Deepfake 3.0 (beta), the bad news: This AI can turn ONE photo of you into a talking head. Good news: There is none

Watch Rasputin sing like, uh, Beyonce, Einstein natter away...


Videos Remember that artificially intelligent software that could transform lifeless still images, such as portrait paintings, into moving heads? Well, you can now take a single photo or picture of someone and animate it to make them say specific words and sentences, using AI algorithms.

This machine-learning code can take a person's mouth and lip-synch it to a given spoken-word audio track, effectively forcing the subject to speak the supplied recording and say things they never actually uttered. The ways in which this could be abused to trick audiences are endless.

This new development, like the research preceding it, feeds into the hand-wringing frenzy over deepfakes, a term that describes content, whether it be images, videos, or audio, that has been doctored and twisted by machine-learning algorithms.

The internet freaked out over portraits of Mona Lisa and photos of dead celebrities like Marilyn Monroe suddenly coming to life, reanimated by the cold clammy hands of neural networks and code. Their eyes blinked, and their mouths moved, but no sound came out.

Now, researchers at the Samsung AI Center, and Imperial College London in the United Kingdom, have gone one step further. They have created fake talking heads that really can speak. Listen to Einstein discussing the wonders of science below. Yes, it’s his face and his voice, but it’s still fake, and clearly fake, nevertheless.

Youtube Video

The audio was sourced from a recording of a speech by the E-mc2 super-boffin, and his face is from a photograph. Here’s one that’s more obviously bogus: it’s a photograph of Grigori Rasputin singing popstar Beyonce’s smash hit Halo...

Youtube Video

The images are pretty grainy, obviously manipulated in some way, and they’re amusing enough to not really be taken seriously. However, here’s another clip that shows why this type of technology is potentially dangerous:

Youtube Video

Normal people like you or me can therefore be visually manipulated, and the doctoring is not always obvious. In the video above, people's faces are animated by the AI software to repeat neutral sentences such as “it’s eleven o’clock” or “I’m on my way to the meeting” with a range of facial expressions, from happy and sad to scared.

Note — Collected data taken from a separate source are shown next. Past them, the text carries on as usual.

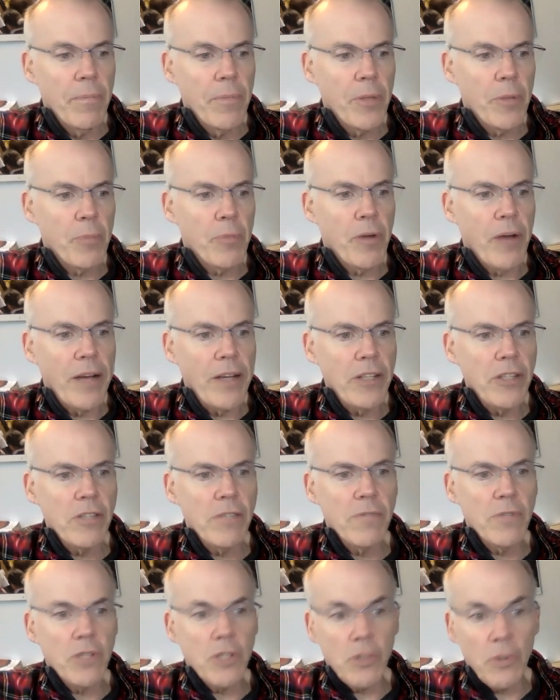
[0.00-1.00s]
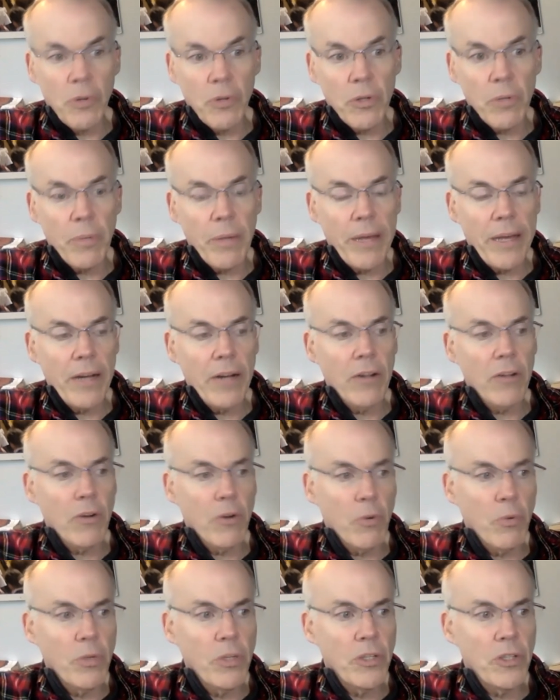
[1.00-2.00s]
The price of a solar panel or
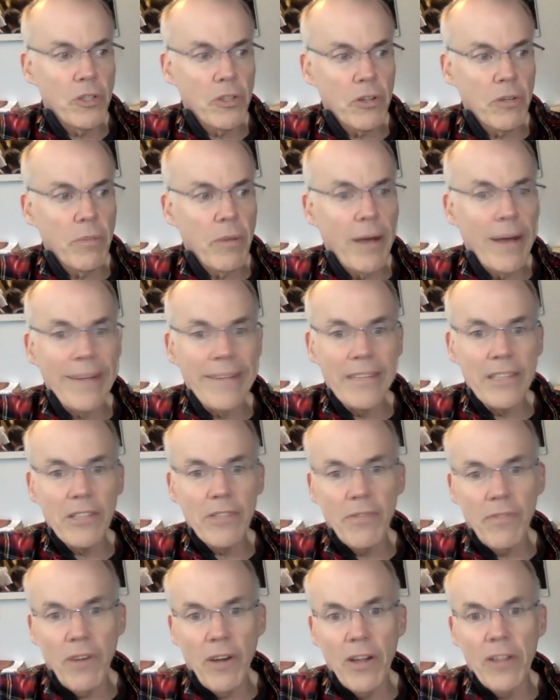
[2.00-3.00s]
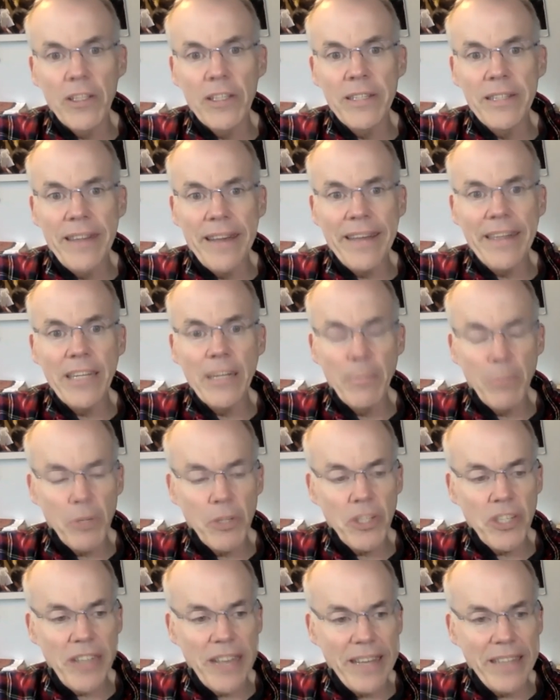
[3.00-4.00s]
wind turbine has fallen
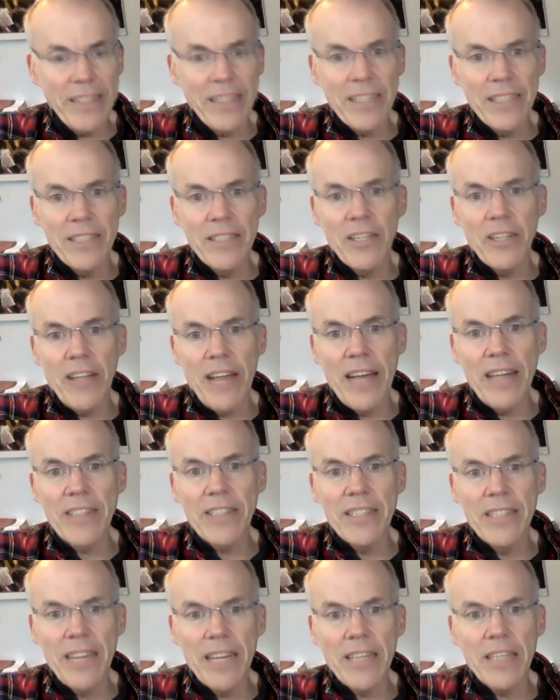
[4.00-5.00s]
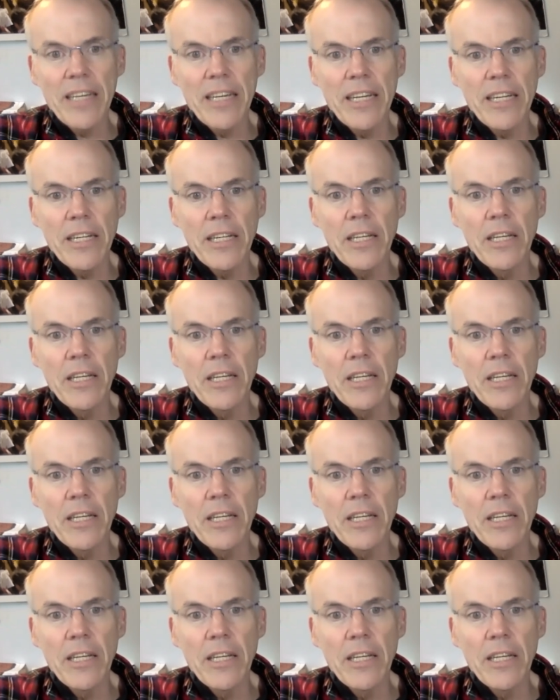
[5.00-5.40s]
90% in the last decade.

Right now, these videos, produced as a result of early academic research, are impressive from a technical standpoint, though ultimately not always entirely convincing.

However, imagine a future in which these fake computer-crafted videos are good enough to fool enough of the population to spread fake news, or doctor evidence to frame people for crimes they haven’t committed – all automatically at the press of a few buttons.

Generators and discriminators

As we've said, the output of the technology described in the team's arXiv paper, emitted this month, is isn’t entirely convincing yet. The resulting video footage is low quality, and lacks small facial movements and features such as the small wrinkles that pool around the nose and lips when real people natter away. The eyes are also lacklustre.

However, considering that the model can create a talking head from just a single input image and audio file, it’s not too bad at this stage. The researchers built the software on top of a generative adversarial network (GAN) that featured one generator and three discriminator networks. This approach pitted the generator against the trio of discriminators: the generator has to produce streams of material, from input pictures and audio, that is convincing enough to get past the discriminators.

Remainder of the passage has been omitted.